Why are elite investors drawn to private investments?
HIGHER RETURNS. Private market investments offer the potential to earn significantly higher returns than public equities.
Why are mainstream investors turned off by private investments?
RISK. Private investments can pose a higher risk than public counterparts.
Why are elite investors undeterred by risk?
Because risk can be mitigated in the hands of competent management.
Savvy investors are undeterred by risk in the private markets because if you know how to evaluate management and weed out the pretenders, you greatly improve your chances at success. And the unique feature of investing in private opportunities through a private placement is the accessibility of management.
The top executives of private placements are typically their own brokers. They are the ones soliciting investors and are motivated to gain investor trust through availability and transparency.

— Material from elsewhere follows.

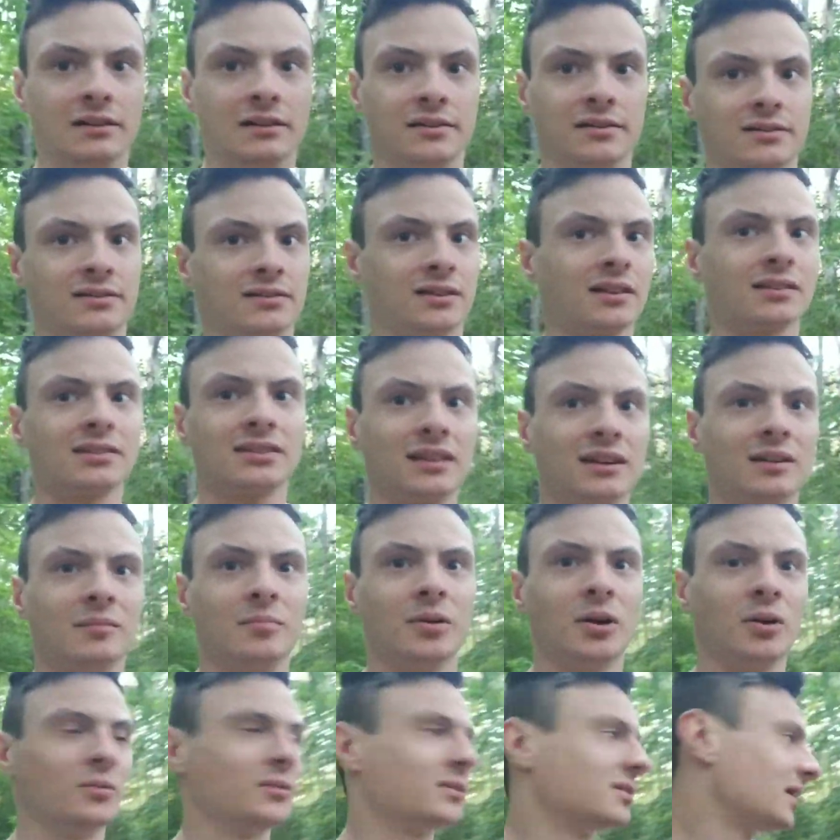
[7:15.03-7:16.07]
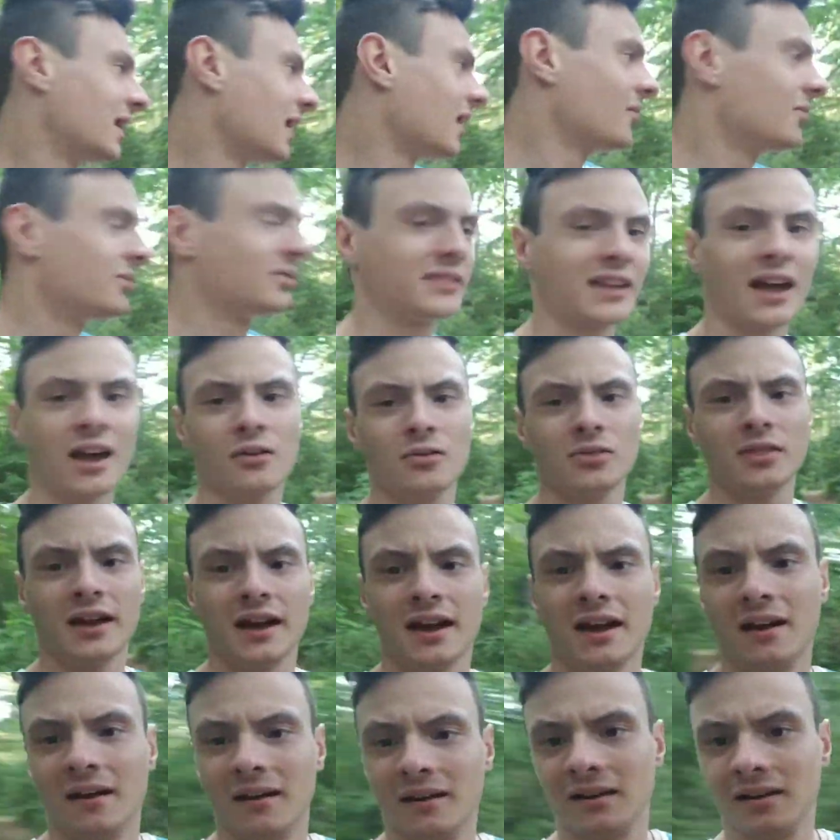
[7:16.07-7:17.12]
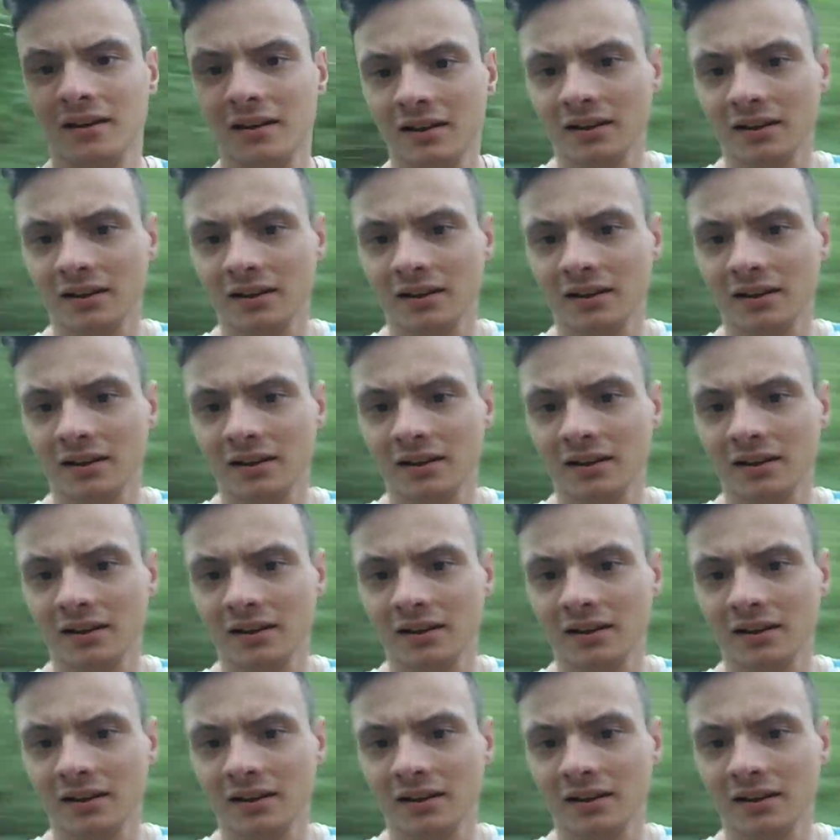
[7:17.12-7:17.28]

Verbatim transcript: Something about down there.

Investors who ask the right questions will be able to identify those private placements that give them the least likelihood of losing money and the best chance at making the types of gains the ultra-rich have been relying on for decades to create, grow and preserve generational wealth.
These are the five most important questions to ask management before investing in a private placement.
Question #1 – What Is Your Background And Track Record?
Most real estate investors didn’t start in real estate, but it helps to know their background to see any complementary or transferable skills ideal for real estate investing. A background in which the manager exercised the ability to negotiate, analyze and execute transactions – no matter what field – are valuable skills in commercial real estate investing.
Once management background has been established, move on to their track record – both with investing and managing a fund:
- How long have they been investing in commercial real estate?
- What about this specific segment for which they’re raising capital?
- If raising money for senior housing, have they invested in a senior property before? If so, describe the property, location, performance.
- Have they raised capital through a private placement before? If so, describe the offering. How much did they raise?
- Describe the property invested in and the performance of the venture.
- If they have never raised capital through a private placement, ask them if they have ever invested in one.
Management that lacks the background or track record you would consider necessary should be avoided. Pay close attention when interacting with management. Are they detailed, or do they speak mostly in vagaries? Attention to detail is a good sign.
Lack of experience in a particular segment is more concerning than the lack of experience in launching and managing a private offering. Running a fund is just a matter of scale. The dollar amounts and properties will be larger, but the right managers should have no problems scaling with the right background and track record.
Question #2 – What Is The Fund’s Exit Strategy?
You might be wondering why this question is high on the list, but the answer to this question will tell you a lot about management’s focus and competency. A manager with a defined exit strategy will have everything laid out in clear and defined detail.
You want to hear something along the lines of:
“We have the property under contract. We have X amount committed from XYZ bank based on a down payment of Y. We expect to reach our capital goal by such and such a date and close on the property by this other date. We will make capital and operational improvements and be fully stabilized by this date and cash-flowing by the end of the Z quarter. We plan to be operational for 5 years with a total term of 6 years. At the end of the 6th year, we plan on selling and returning investor capital along with their share of profits from appreciation.”
Question #3 – What Is The Fund’s Investment Strategy? What Are The Major Risks?
Why is management zeroed in on this particular property, this particular condition, location, and strategy? What type of opportunity is this – Core, Core-Plus, Value-Add, Opportunistic? If value-add or opportunistic, why did they decide to go this route? And what are the major risks of this property, location, and strategy?
Management should have clear and concise answers to these questions. Responses like the following should be encouraging: “We like this value-add opportunity because of our track record and infrastructure to be able to improve ROI by X percent. Abstract answers to these questions should be red flags.
Question #4 – What Are The Main Financial Terms Of This Venture?
What is the expected average annual cash-on-cash return? What is the expected IRR? Do you have proformas to back up these numbers? What is the distribution schedule for cash flow from operations? What about cash flow from a refinance or sale?
Here are the financial metrics you should probe:
- Acquisition Cost.
- Total costs with Cap-Ex.
- Leverage.
- Cap Rate at Acquisition.
- Cap Rate at Disposition.
- First Year Cash-on-Cash Return.
- Average Annual Return.
- IRR.
Details. Details. Details. Make sure management has the data to back up their numbers. Scrutinize the spreadsheets.
Question #5 – Do You Have Skin In The Game And How Will You Be Compensated?
Is management contributing any of their own capital to the venture? The more skin they have in the game, the better and the more incentive to achieve a return of investor capital and their own capital.
Be leery of front-loaded management compensation through excessive fees. The majority of management compensation should come from performance in the form of a share of profits. That’s not to say management fees shouldn’t be expected. They should be reasonable in light of all circumstances.
The #1 Key To The Success Of Every Private Investment Is The Management!
Asking the right questions will weed the pretenders out from the pool of candidates. These five particular questions should go a long way towards identifying the opportunities that give you the best odds of success.